Withdrawal of the veterinary medicinal product from the market

An Application form for the ‘Withdrawal of a Veterinary Medicinal Product’ EN | MT​ authorised  or registered in any route must be used to inform the Veterinary Medicines Unit of the intention of the holder to withdraw the product/s from the Maltese market. 

Withdrawal of a product must not be confused with a product that is authorised but it is not marketed. In the latter case the relevant fees and post-licensing obligations (e.g. variations) should still continue to be honoured. 

The ‘Proposed Date of Withdrawal’ marked on the application form must not precede the withdrawal application form submission date. 

If the product is not officially withdrawn by means of this application form, it will be considered as being still on the market and subject to the relevant fees.  

The distributor must exhaust the stock of the veterinary medicine within 6 months from the ‘Proposed Date of Withdrawal’

Registration/Authorisation/Marketing Authorisation Holders are still required to abide by their post-marketing and pharmacovigilance duties until all stocks available in veterinary pharmacies are exhausted.

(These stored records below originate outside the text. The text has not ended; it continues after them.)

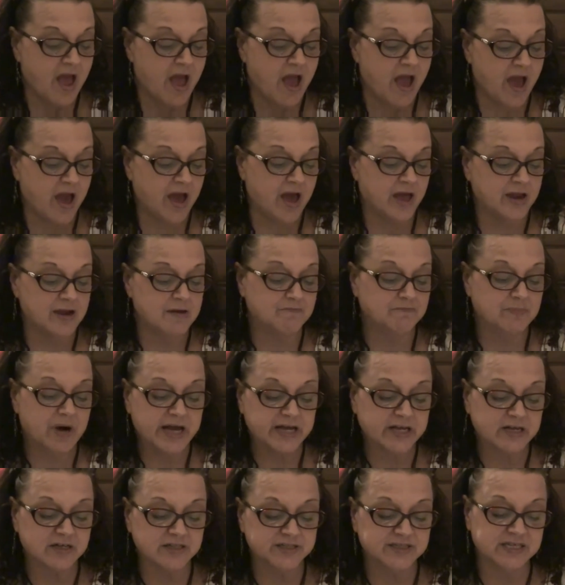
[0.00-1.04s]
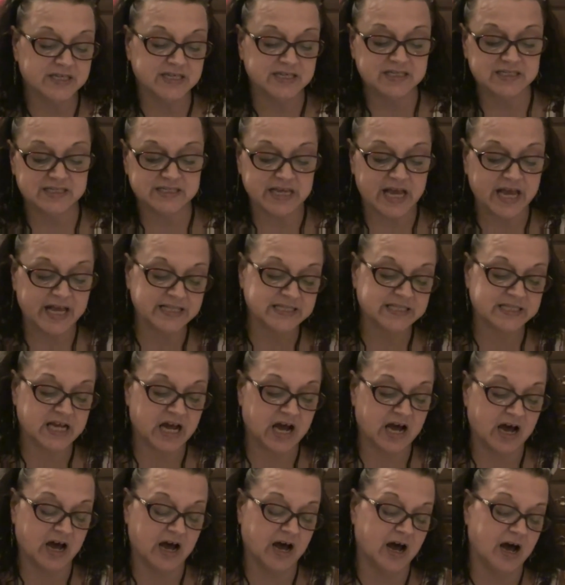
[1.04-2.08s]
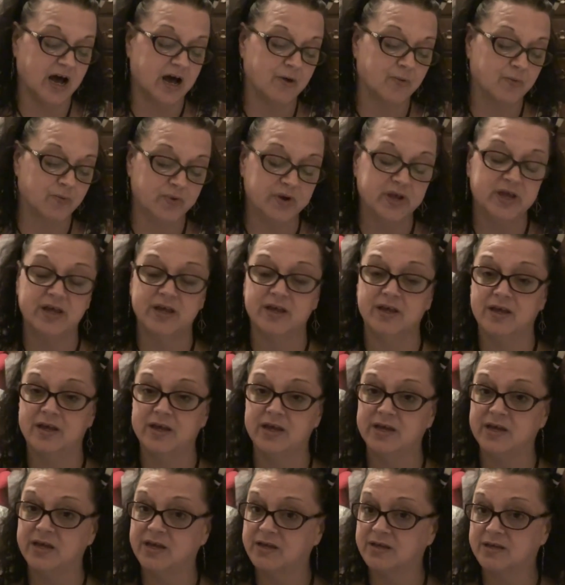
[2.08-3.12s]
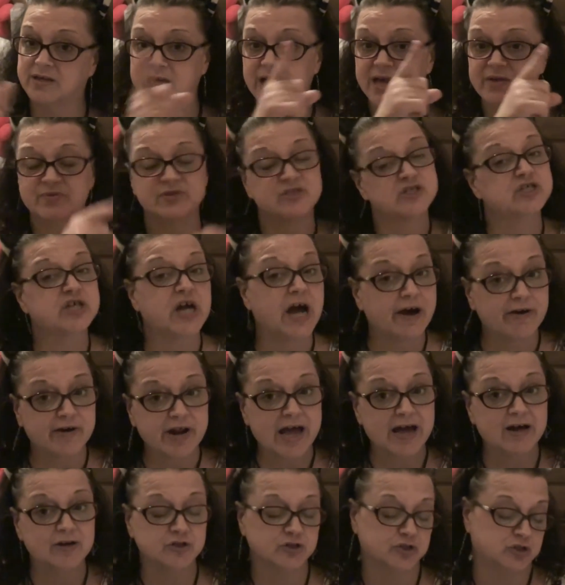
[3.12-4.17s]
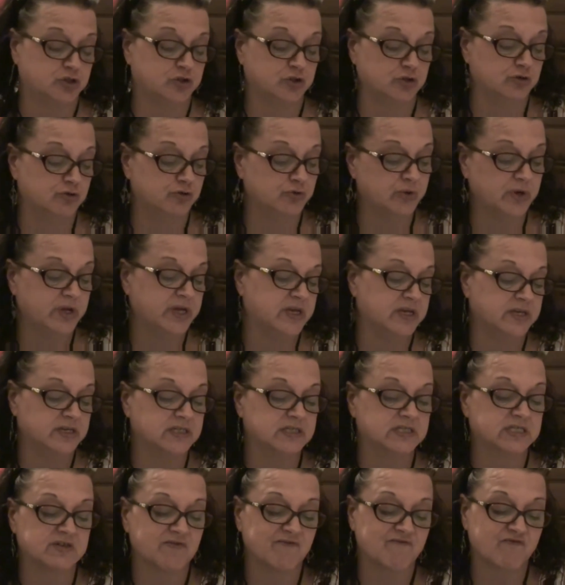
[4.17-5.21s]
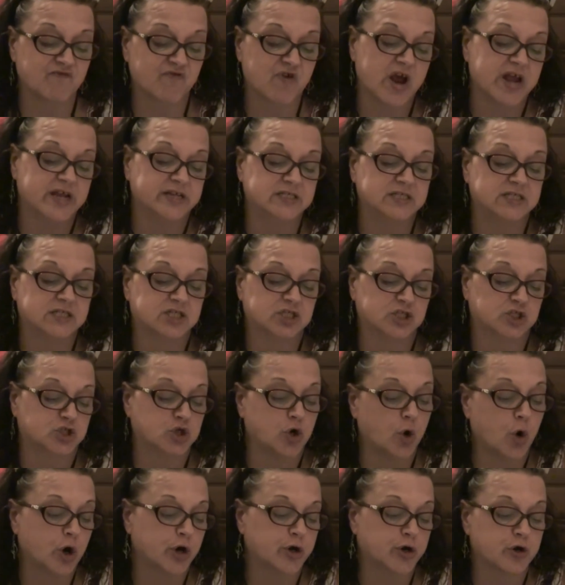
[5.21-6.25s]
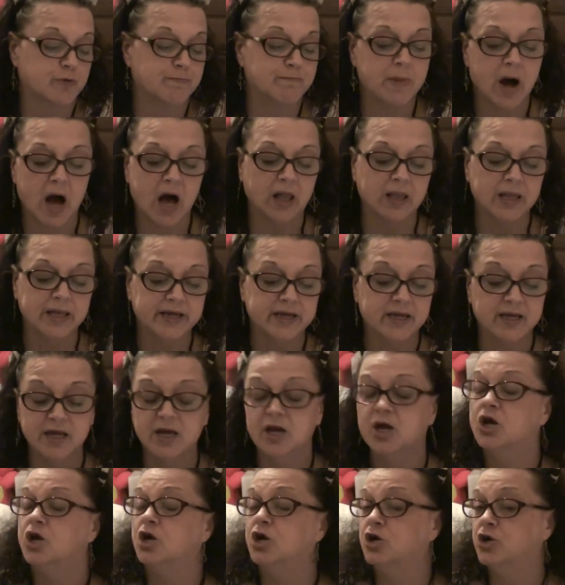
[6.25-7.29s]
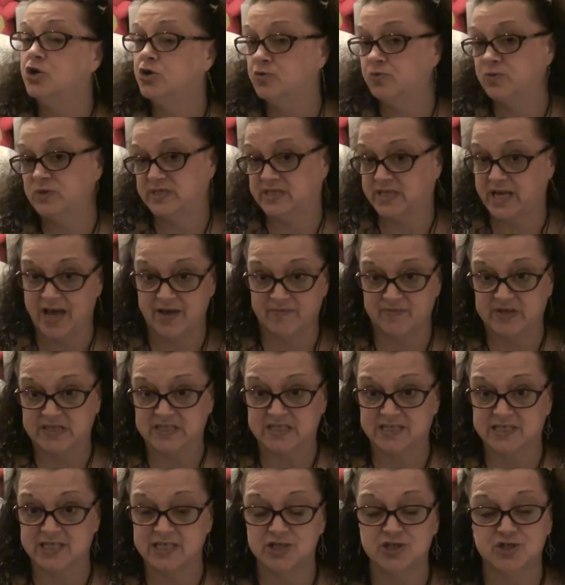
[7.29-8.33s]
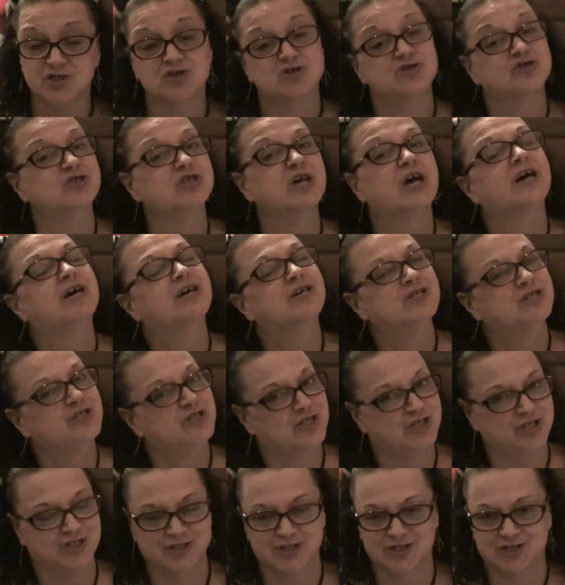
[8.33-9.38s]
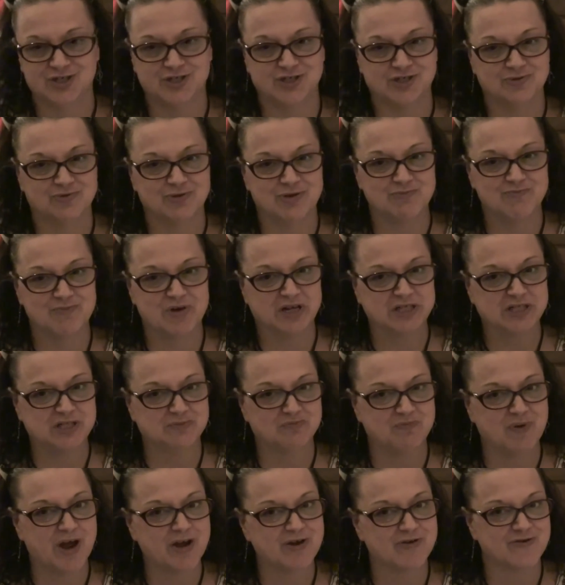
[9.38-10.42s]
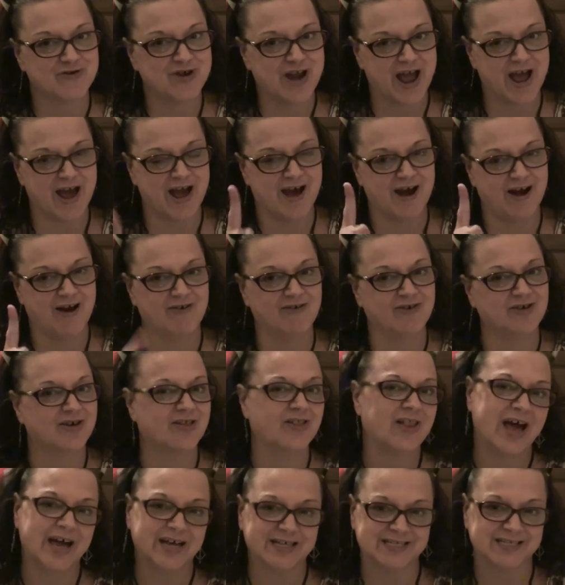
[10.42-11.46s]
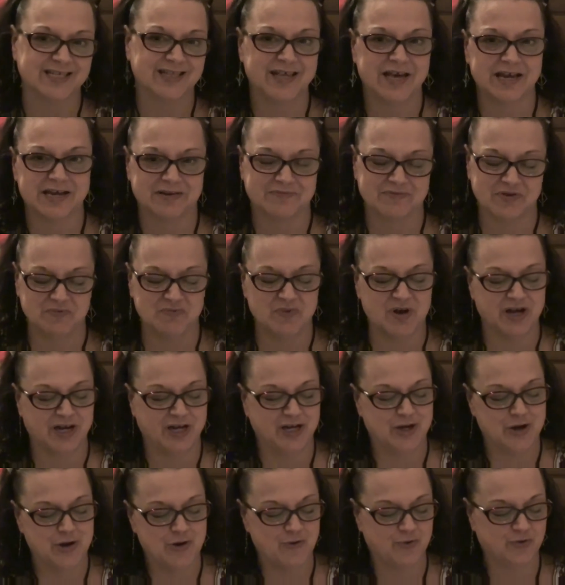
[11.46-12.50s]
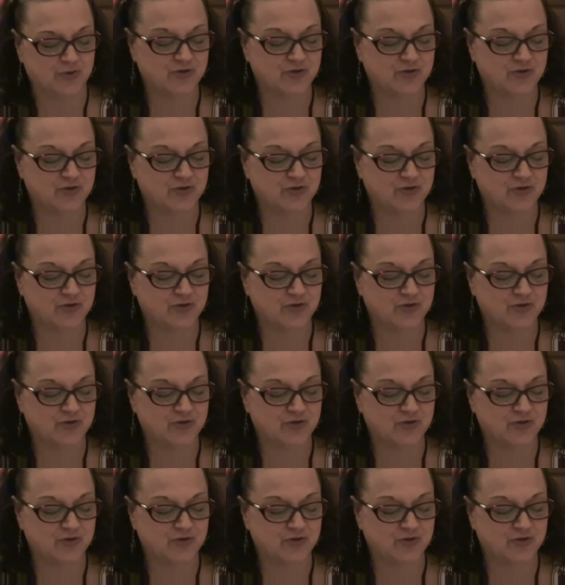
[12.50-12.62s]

And Michael D. Santa, we gave a shout out to his friend's daughter, Molly, who was having seizures. She is doing much better now. Glad to let everybody know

Due to the withdrawal of the product all subsequent pending procedures associated with it will be considered as withdrawn. The Registration/Authorisation/Marketing Authorisation Holders should retain confirmation of withdrawal by the VMS with the formal documents relating to the product.

Free Sale certificates

The Veterinary Medicines Unit can also issue Free Sale Certificates for Veterinary Medicinal Products that are registered/authorised or manufactured in Malta. 

For further details applicants can contact the Veterinary Medicines Unit. 

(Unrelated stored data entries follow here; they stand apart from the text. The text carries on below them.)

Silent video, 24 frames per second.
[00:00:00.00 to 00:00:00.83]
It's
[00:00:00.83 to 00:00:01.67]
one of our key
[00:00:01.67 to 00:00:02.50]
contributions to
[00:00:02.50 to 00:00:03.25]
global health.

The legal basis for this is Article 98 of Regulation (EU) 2019/6

Free sale certificates are subject to a fee of 60 Euro per certificate for their issuance.

Medicated Feed 

Medicated Feeds are not authorised/registered by the Veterinary Medicines Unit, nevertheless the unit  should receive a copy of the ‘Accompanying Certificate in Respect of Medicated Feedingstuffs for Animals Intended for Trade’ (Schedule II of S.L 437.47) with accompanies each consignment that arrives in Malta. 

There is no specific application form to manufacture a particular medicated feed but these must be manufactured in accordance with Regulation (EU) 2019/4 of the European Parliament and of the Council of 11 December 2018 on manufacture, placing on the market and use of medicated feed, amending Regulation (EC) No 183/2005 and repealing Council Directive 90/167/EEC  

Regarding the prescription for medicated feed, if the electronic veterinary prescription is not used, the blue copies of the prescription (Schedule II of S.L 437.47) for Medicated Feed (from medicated feed distributors and local Medicated Feed Mills) should be sent to the Veterinary Medicines Unit.